### Your assignment
Copy the entries word for word. Keep the pictures out.

### Information supplied
=======

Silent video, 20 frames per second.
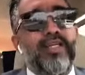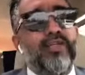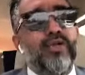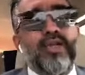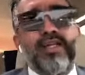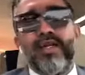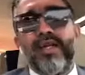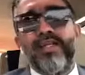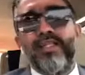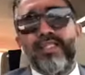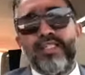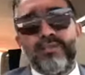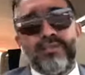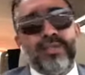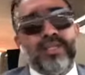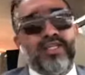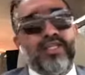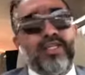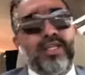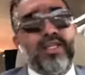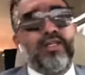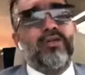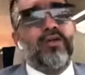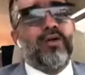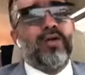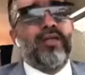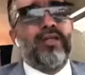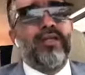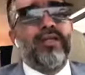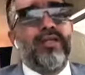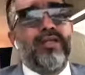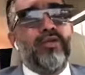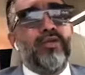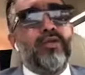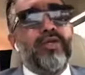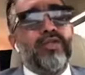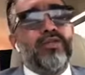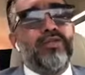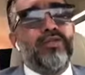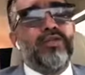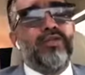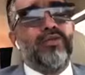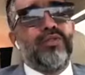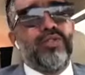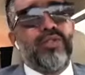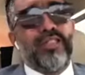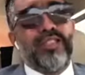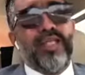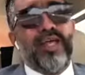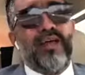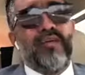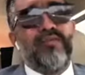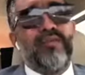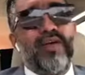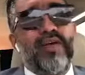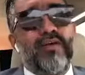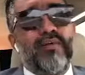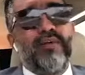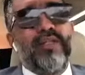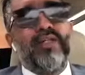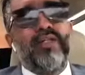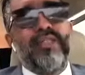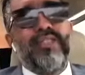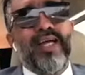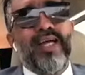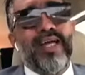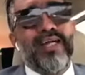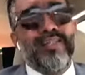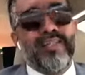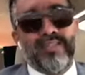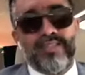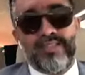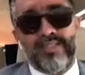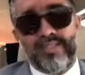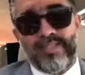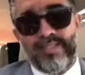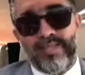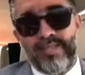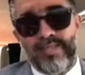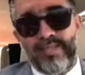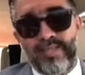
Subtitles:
you are not special at all. You introduce yourself with your titles,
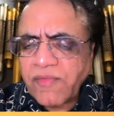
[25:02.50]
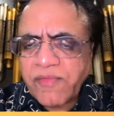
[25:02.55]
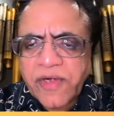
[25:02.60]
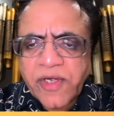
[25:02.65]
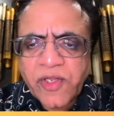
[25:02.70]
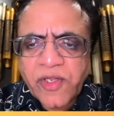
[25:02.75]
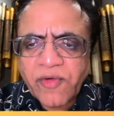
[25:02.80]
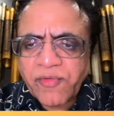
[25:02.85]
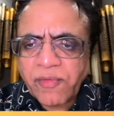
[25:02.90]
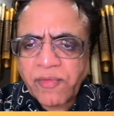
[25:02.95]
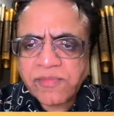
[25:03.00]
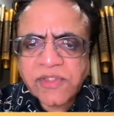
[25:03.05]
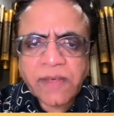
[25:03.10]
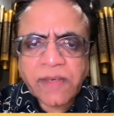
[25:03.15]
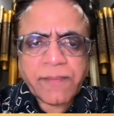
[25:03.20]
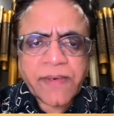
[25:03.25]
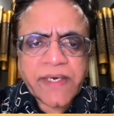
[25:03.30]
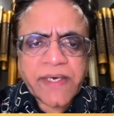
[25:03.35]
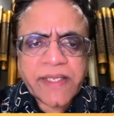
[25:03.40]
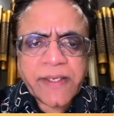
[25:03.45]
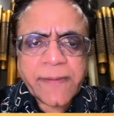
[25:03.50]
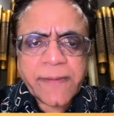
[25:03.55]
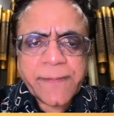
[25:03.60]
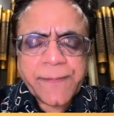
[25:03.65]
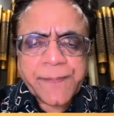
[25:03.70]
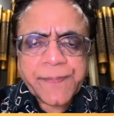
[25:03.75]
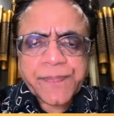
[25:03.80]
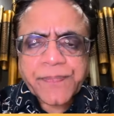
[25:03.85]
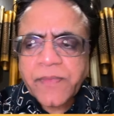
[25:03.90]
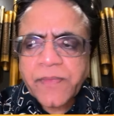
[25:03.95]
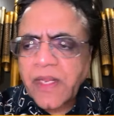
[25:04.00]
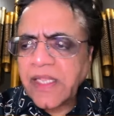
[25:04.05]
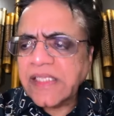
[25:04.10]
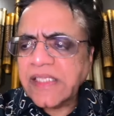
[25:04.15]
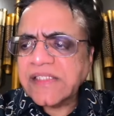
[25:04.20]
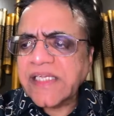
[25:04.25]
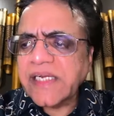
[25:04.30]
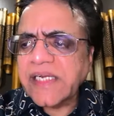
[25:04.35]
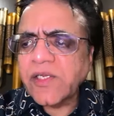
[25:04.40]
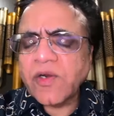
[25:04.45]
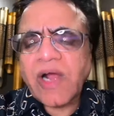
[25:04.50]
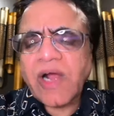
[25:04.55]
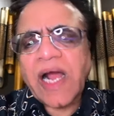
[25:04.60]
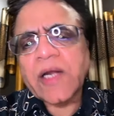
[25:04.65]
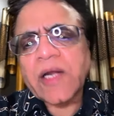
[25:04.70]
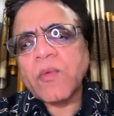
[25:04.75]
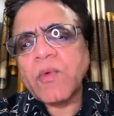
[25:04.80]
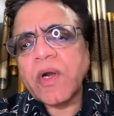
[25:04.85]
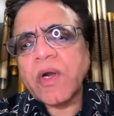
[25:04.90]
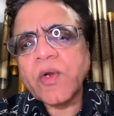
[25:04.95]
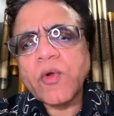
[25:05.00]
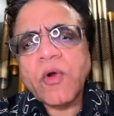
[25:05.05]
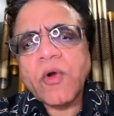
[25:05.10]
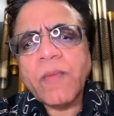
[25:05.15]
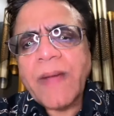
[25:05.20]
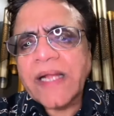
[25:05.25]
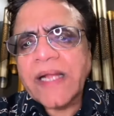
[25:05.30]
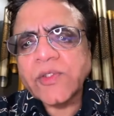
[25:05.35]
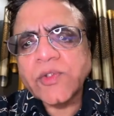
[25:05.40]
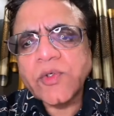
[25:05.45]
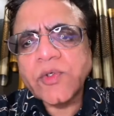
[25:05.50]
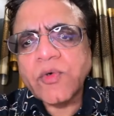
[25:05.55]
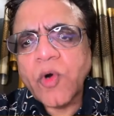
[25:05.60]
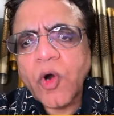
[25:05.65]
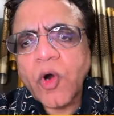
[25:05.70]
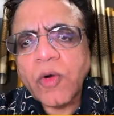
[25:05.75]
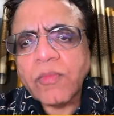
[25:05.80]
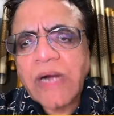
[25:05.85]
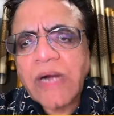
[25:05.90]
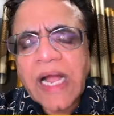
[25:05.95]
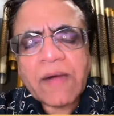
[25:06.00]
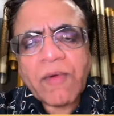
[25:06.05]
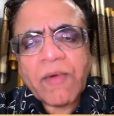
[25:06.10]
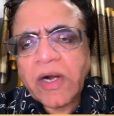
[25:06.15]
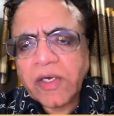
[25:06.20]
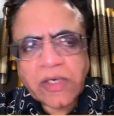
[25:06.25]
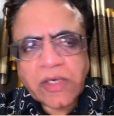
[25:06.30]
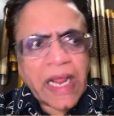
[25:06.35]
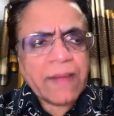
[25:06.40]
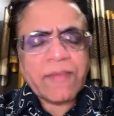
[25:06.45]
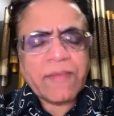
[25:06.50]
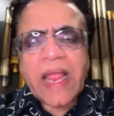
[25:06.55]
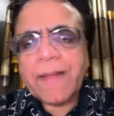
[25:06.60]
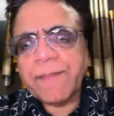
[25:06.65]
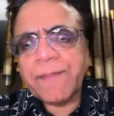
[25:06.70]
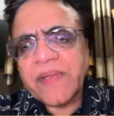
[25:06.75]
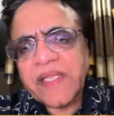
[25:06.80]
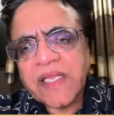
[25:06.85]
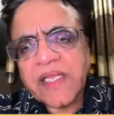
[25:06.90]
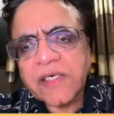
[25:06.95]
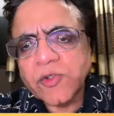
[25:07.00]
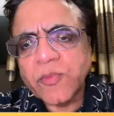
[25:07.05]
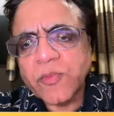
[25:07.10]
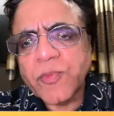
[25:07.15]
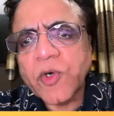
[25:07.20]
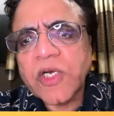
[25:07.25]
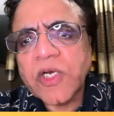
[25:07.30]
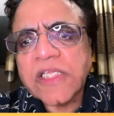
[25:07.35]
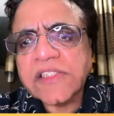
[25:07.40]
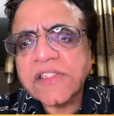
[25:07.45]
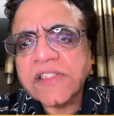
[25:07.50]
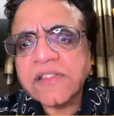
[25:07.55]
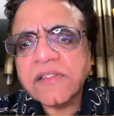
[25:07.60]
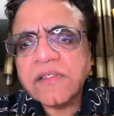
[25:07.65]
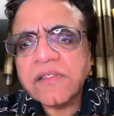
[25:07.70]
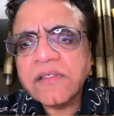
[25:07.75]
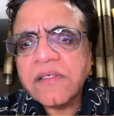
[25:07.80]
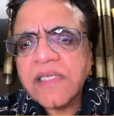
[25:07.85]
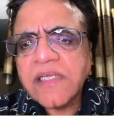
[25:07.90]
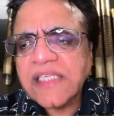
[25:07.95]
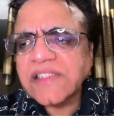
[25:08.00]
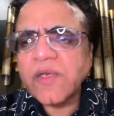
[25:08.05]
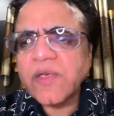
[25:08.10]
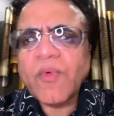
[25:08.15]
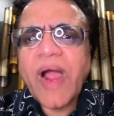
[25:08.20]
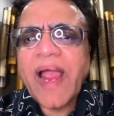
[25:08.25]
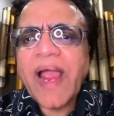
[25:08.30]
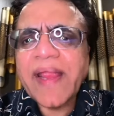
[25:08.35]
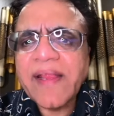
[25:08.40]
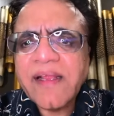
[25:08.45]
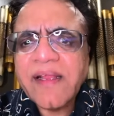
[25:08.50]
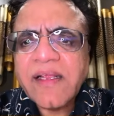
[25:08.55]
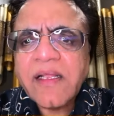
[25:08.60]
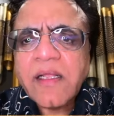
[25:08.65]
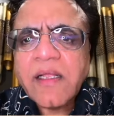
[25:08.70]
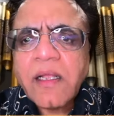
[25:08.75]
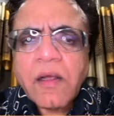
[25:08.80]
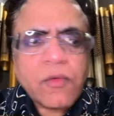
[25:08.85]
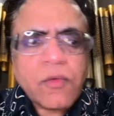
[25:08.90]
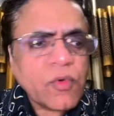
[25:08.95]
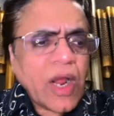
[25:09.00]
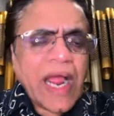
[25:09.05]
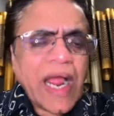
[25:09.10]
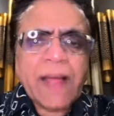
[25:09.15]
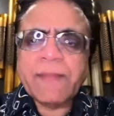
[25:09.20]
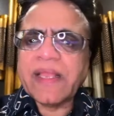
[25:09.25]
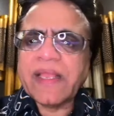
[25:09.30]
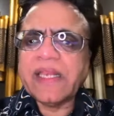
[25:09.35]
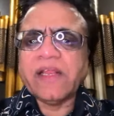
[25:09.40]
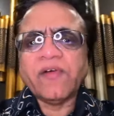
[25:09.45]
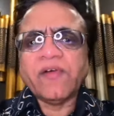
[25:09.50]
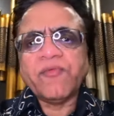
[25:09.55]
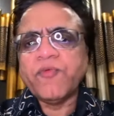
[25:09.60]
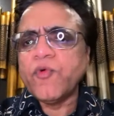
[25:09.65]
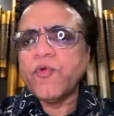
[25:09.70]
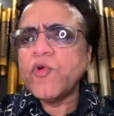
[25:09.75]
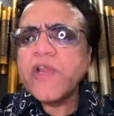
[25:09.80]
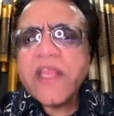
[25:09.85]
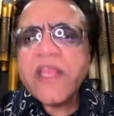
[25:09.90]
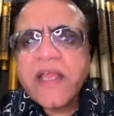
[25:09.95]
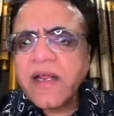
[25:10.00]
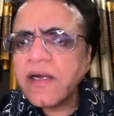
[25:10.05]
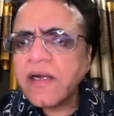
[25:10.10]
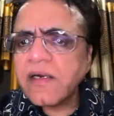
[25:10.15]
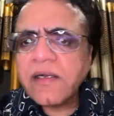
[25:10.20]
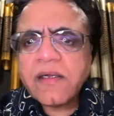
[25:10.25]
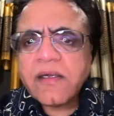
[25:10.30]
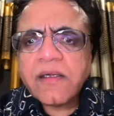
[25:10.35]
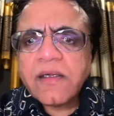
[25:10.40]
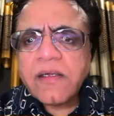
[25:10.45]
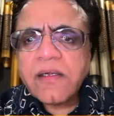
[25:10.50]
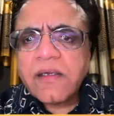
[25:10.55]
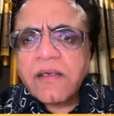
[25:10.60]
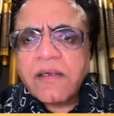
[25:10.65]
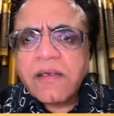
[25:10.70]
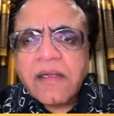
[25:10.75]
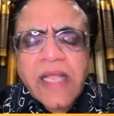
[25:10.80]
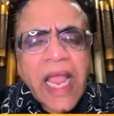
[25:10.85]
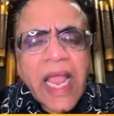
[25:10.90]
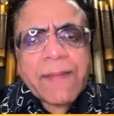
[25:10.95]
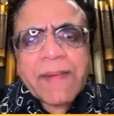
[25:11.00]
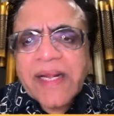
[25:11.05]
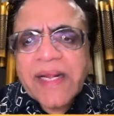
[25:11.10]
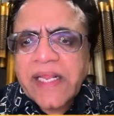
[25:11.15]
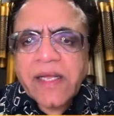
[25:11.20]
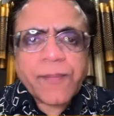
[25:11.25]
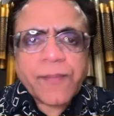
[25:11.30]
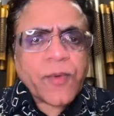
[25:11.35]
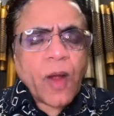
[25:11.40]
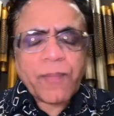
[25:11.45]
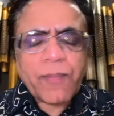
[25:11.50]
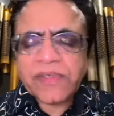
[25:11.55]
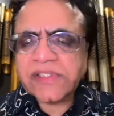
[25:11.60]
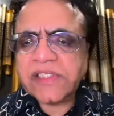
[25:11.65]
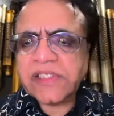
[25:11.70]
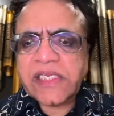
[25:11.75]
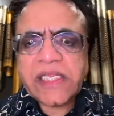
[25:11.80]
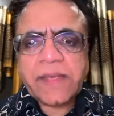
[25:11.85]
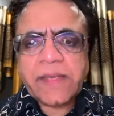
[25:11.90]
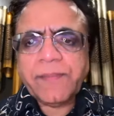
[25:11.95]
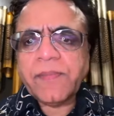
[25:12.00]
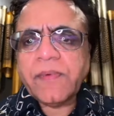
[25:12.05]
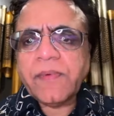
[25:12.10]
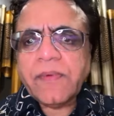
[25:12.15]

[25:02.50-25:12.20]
video from somebody. He said, you know, I don't want to go back to home. I'm happy here to protest. I said, why? No, I'm getting a food here. I'm getting a proper sleep.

=======

### Output of the exercise
Silent video, 20 frames per second.
Subtitles:
you are not special at all. You introduce yourself with your titles,
[25:02.50]
[25:02.55]
[25:02.60]
[25:02.65]
[25:02.70]
[25:02.75]
[25:02.80]
[25:02.85]
[25:02.90]
[25:02.95]
[25:03.00]
[25:03.05]
[25:03.10]
[25:03.15]
[25:03.20]
[25:03.25]
[25:03.30]
[25:03.35]
[25:03.40]
[25:03.45]
[25:03.50]
[25:03.55]
[25:03.60]
[25:03.65]
[25:03.70]
[25:03.75]
[25:03.80]
[25:03.85]
[25:03.90]
[25:03.95]
[25:04.00]
[25:04.05]
[25:04.10]
[25:04.15]
[25:04.20]
[25:04.25]
[25:04.30]
[25:04.35]
[25:04.40]
[25:04.45]
[25:04.50]
[25:04.55]
[25:04.60]
[25:04.65]
[25:04.70]
[25:04.75]
[25:04.80]
[25:04.85]
[25:04.90]
[25:04.95]
[25:05.00]
[25:05.05]
[25:05.10]
[25:05.15]
[25:05.20]
[25:05.25]
[25:05.30]
[25:05.35]
[25:05.40]
[25:05.45]
[25:05.50]
[25:05.55]
[25:05.60]
[25:05.65]
[25:05.70]
[25:05.75]
[25:05.80]
[25:05.85]
[25:05.90]
[25:05.95]
[25:06.00]
[25:06.05]
[25:06.10]
[25:06.15]
[25:06.20]
[25:06.25]
[25:06.30]
[25:06.35]
[25:06.40]
[25:06.45]
[25:06.50]
[25:06.55]
[25:06.60]
[25:06.65]
[25:06.70]
[25:06.75]
[25:06.80]
[25:06.85]
[25:06.90]
[25:06.95]
[25:07.00]
[25:07.05]
[25:07.10]
[25:07.15]
[25:07.20]
[25:07.25]
[25:07.30]
[25:07.35]
[25:07.40]
[25:07.45]
[25:07.50]
[25:07.55]
[25:07.60]
[25:07.65]
[25:07.70]
[25:07.75]
[25:07.80]
[25:07.85]
[25:07.90]
[25:07.95]
[25:08.00]
[25:08.05]
[25:08.10]
[25:08.15]
[25:08.20]
[25:08.25]
[25:08.30]
[25:08.35]
[25:08.40]
[25:08.45]
[25:08.50]
[25:08.55]
[25:08.60]
[25:08.65]
[25:08.70]
[25:08.75]
[25:08.80]
[25:08.85]
[25:08.90]
[25:08.95]
[25:09.00]
[25:09.05]
[25:09.10]
[25:09.15]
[25:09.20]
[25:09.25]
[25:09.30]
[25:09.35]
[25:09.40]
[25:09.45]
[25:09.50]
[25:09.55]
[25:09.60]
[25:09.65]
[25:09.70]
[25:09.75]
[25:09.80]
[25:09.85]
[25:09.90]
[25:09.95]
[25:10.00]
[25:10.05]
[25:10.10]
[25:10.15]
[25:10.20]
[25:10.25]
[25:10.30]
[25:10.35]
[25:10.40]
[25:10.45]
[25:10.50]
[25:10.55]
[25:10.60]
[25:10.65]
[25:10.70]
[25:10.75]
[25:10.80]
[25:10.85]
[25:10.90]
[25:10.95]
[25:11.00]
[25:11.05]
[25:11.10]
[25:11.15]
[25:11.20]
[25:11.25]
[25:11.30]
[25:11.35]
[25:11.40]
[25:11.45]
[25:11.50]
[25:11.55]
[25:11.60]
[25:11.65]
[25:11.70]
[25:11.75]
[25:11.80]
[25:11.85]
[25:11.90]
[25:11.95]
[25:12.00]
[25:12.05]
[25:12.10]
[25:12.15]

[25:02.50-25:12.20]
video from somebody. He said, you know, I don't want to go back to home. I'm happy here to protest. I said, why? No, I'm getting a food here. I'm getting a proper sleep.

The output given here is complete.